Since the inception of this blog, I have thought about the idea of patterning a deer’s movements using either game cameras or simply spending enough time in the woods. How would one do it?

Personally, I don’t have enough time to sit in a tree stand THAT long, and I don’t own enough game cameras. However, professionally I have access to GPS collared deer.  Evaluating movements with satellites is certainly more accurate.  (Note: I don’t deer hunt on the study areas!)

Over the past several years, I have made many movies of bucks during the rut.  The only pattern I can identify is that there is no pattern – there too many exceptions to any rule I can possibility think of.

This blog post is about such an exception. In a previous post we showed you a buck who had a bachelor pad. He spent his summers in one place and moved a couple miles away to spend the rut on his bachelor pad. Not many deer do this sort of thing.

Or so I thought.

I am going to show you the movements and home range of a buck during September, October, and November of 2017. This deer was captured on the Susquehannock State Forest and was at least 3.5 years old.

Before I start, I need to get a little technical. The first definition of an animal’s home range was published in the Journal of Mammalogy in 1947.  C. O. Mohr wrote that a home range was the “area traversed by an animal during it’s normal movements.” That’s fine but defining “normal” in a way that you can calculate a home range has been a challenge for quantitative wildlife ecologists for decades.

With modern GPS collars we can now get tens or hundreds of locations a day which has led to home range estimators that are getting pretty close to modeling the “area traversed by an animal during is normal movements.” I will be using 95% home ranges based on a Brownian Bridge Movement Model – suffice to say 95% of the time the animals’ movements occur within the home range boundary. This model works quite well.
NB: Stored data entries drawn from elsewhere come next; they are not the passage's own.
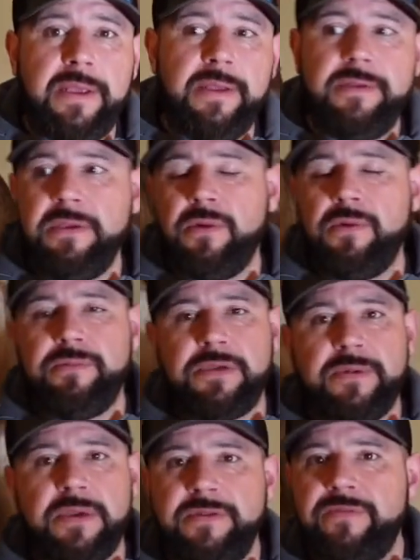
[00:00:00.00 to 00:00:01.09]
that, you know,
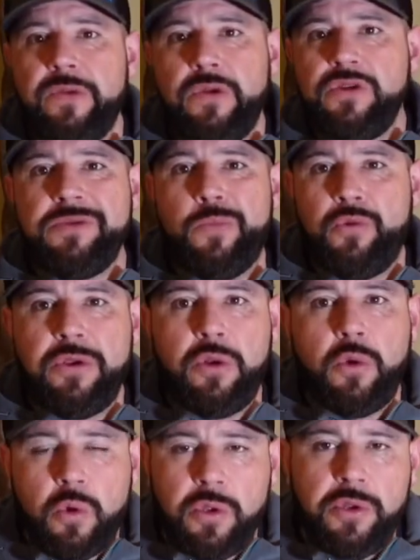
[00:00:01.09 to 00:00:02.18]
sometimes you've been using merino
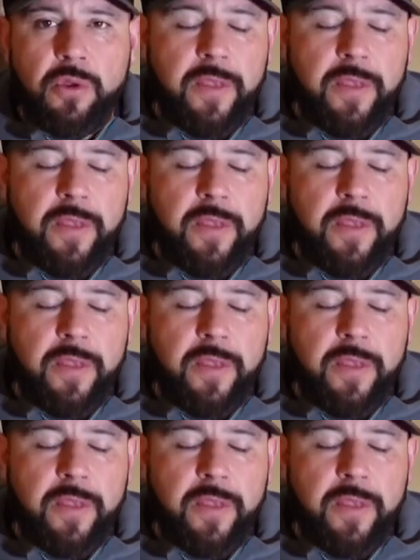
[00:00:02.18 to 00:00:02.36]
wool and all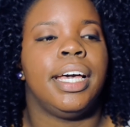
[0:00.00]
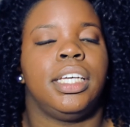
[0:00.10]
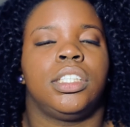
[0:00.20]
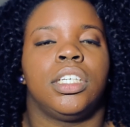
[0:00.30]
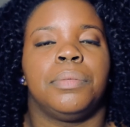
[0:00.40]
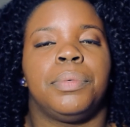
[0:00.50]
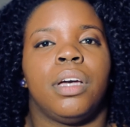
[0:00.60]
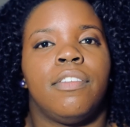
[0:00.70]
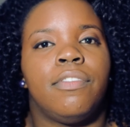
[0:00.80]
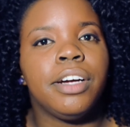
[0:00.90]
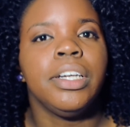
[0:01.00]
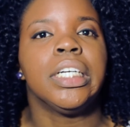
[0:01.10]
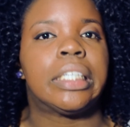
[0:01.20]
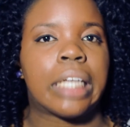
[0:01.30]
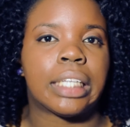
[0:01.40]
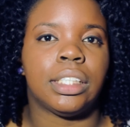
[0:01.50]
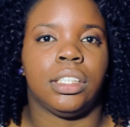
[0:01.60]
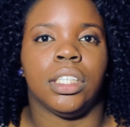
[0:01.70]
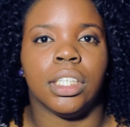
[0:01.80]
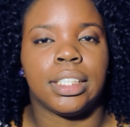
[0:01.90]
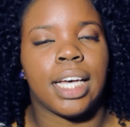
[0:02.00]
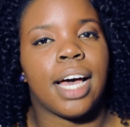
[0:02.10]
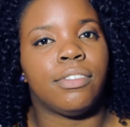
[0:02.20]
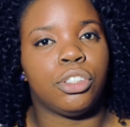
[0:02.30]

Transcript: it's going to be a very good idea to have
Now that we are done with the technical stuff…

Let’s start in September 2017. His home range was a whopping 474 acres (0.74 sq. miles). This is actually slightly below average for a deer (male or female) in the Big Woods during this time of year. Here is a video of his movements for the month.

Not very interesting.

But check out what happens on the 17th of October! 

Now October is supposed to have the Lull. Not so much for this deer…

This deer’s home range is now 8.4 sq miles! So much for an October Lull!

The worst part is that if you got this deer on your game camera in September, you can forget about seeing him again for the rest of the hunting season. How sad is that?

Patterning a buck?  I’m pretty sure it’s an exercise in futility. 

In comparison to October, this buck actually “settled down” in November when his home range was 6.34 square miles. However, notice that he clearly starts making movements crisscrossing his home range in search for females.

Maybe some deer can be “patterned” during the rut. But it certainly isn’t going to be this one!  In fact, I haven’t found one yet!